WHAT IS BEING ASKED: An exact reproduction of the listing, minus the pictures, is the required output.

RECORDS FOR THE EXERCISE:

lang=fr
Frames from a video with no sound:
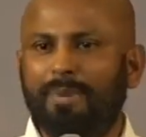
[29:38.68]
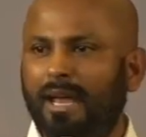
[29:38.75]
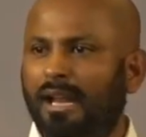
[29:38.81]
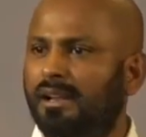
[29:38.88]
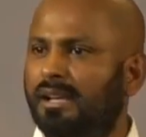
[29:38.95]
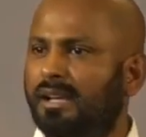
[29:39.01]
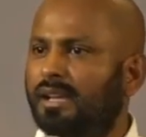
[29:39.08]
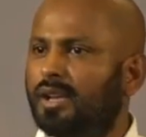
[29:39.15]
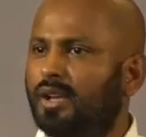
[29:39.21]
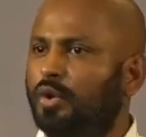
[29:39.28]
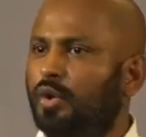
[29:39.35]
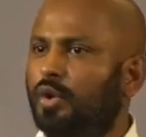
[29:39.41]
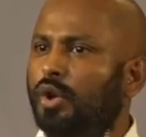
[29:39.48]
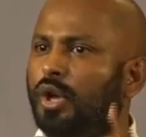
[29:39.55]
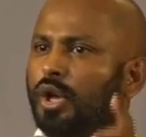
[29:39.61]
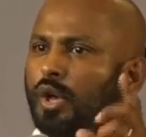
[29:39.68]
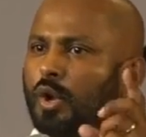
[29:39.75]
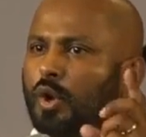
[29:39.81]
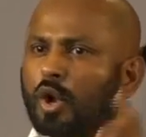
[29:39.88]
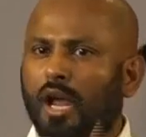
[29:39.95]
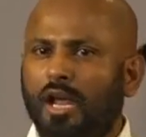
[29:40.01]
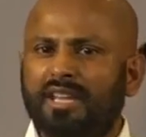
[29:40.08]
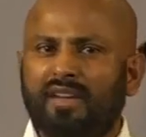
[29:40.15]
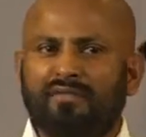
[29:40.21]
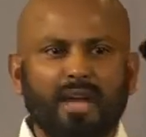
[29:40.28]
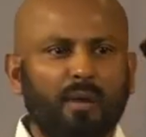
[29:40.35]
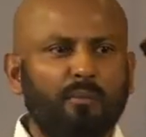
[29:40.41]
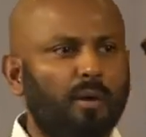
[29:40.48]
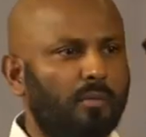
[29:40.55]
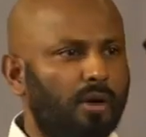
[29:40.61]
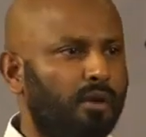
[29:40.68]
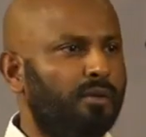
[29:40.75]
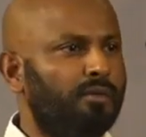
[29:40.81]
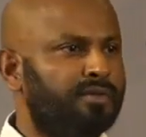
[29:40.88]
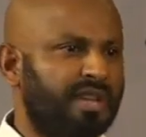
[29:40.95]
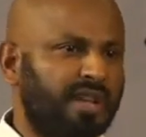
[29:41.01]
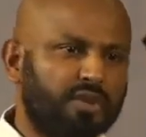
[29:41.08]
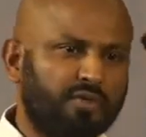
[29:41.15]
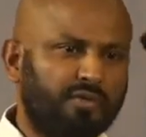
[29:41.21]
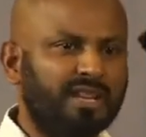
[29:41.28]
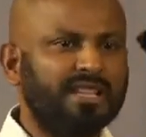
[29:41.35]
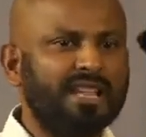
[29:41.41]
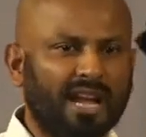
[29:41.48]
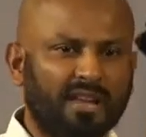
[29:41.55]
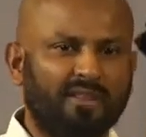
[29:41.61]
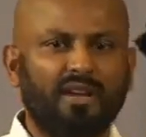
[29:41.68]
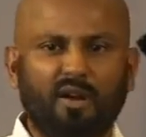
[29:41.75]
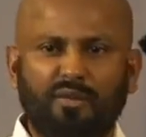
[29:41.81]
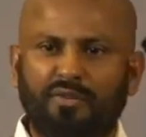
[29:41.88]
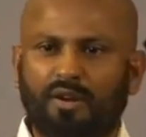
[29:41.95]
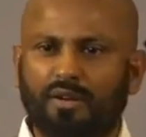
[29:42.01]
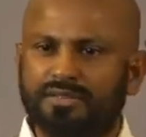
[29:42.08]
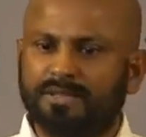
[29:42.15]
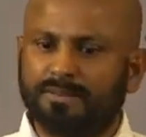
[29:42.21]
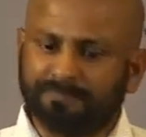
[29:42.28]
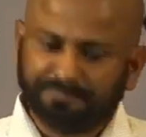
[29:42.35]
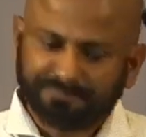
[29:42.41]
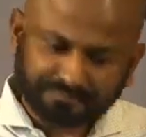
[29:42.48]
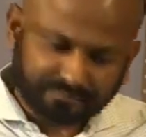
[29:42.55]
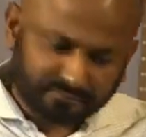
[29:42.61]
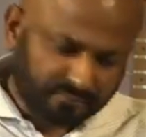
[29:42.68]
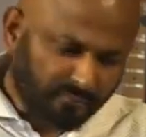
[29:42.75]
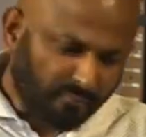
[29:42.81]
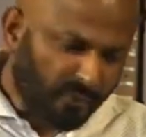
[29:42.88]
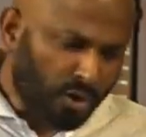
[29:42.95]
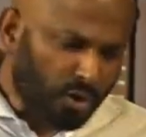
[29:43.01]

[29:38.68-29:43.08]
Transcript: Moi, je me rappelle qu'il y avait un moment, vous savez, je venais d'arriver en France.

THE COMPLETED TASK:
lang=fr
Frames from a video with no sound:
[29:38.68]
[29:38.75]
[29:38.81]
[29:38.88]
[29:38.95]
[29:39.01]
[29:39.08]
[29:39.15]
[29:39.21]
[29:39.28]
[29:39.35]
[29:39.41]
[29:39.48]
[29:39.55]
[29:39.61]
[29:39.68]
[29:39.75]
[29:39.81]
[29:39.88]
[29:39.95]
[29:40.01]
[29:40.08]
[29:40.15]
[29:40.21]
[29:40.28]
[29:40.35]
[29:40.41]
[29:40.48]
[29:40.55]
[29:40.61]
[29:40.68]
[29:40.75]
[29:40.81]
[29:40.88]
[29:40.95]
[29:41.01]
[29:41.08]
[29:41.15]
[29:41.21]
[29:41.28]
[29:41.35]
[29:41.41]
[29:41.48]
[29:41.55]
[29:41.61]
[29:41.68]
[29:41.75]
[29:41.81]
[29:41.88]
[29:41.95]
[29:42.01]
[29:42.08]
[29:42.15]
[29:42.21]
[29:42.28]
[29:42.35]
[29:42.41]
[29:42.48]
[29:42.55]
[29:42.61]
[29:42.68]
[29:42.75]
[29:42.81]
[29:42.88]
[29:42.95]
[29:43.01]

[29:38.68-29:43.08]
Transcript: Moi, je me rappelle qu'il y avait un moment, vous savez, je venais d'arriver en France.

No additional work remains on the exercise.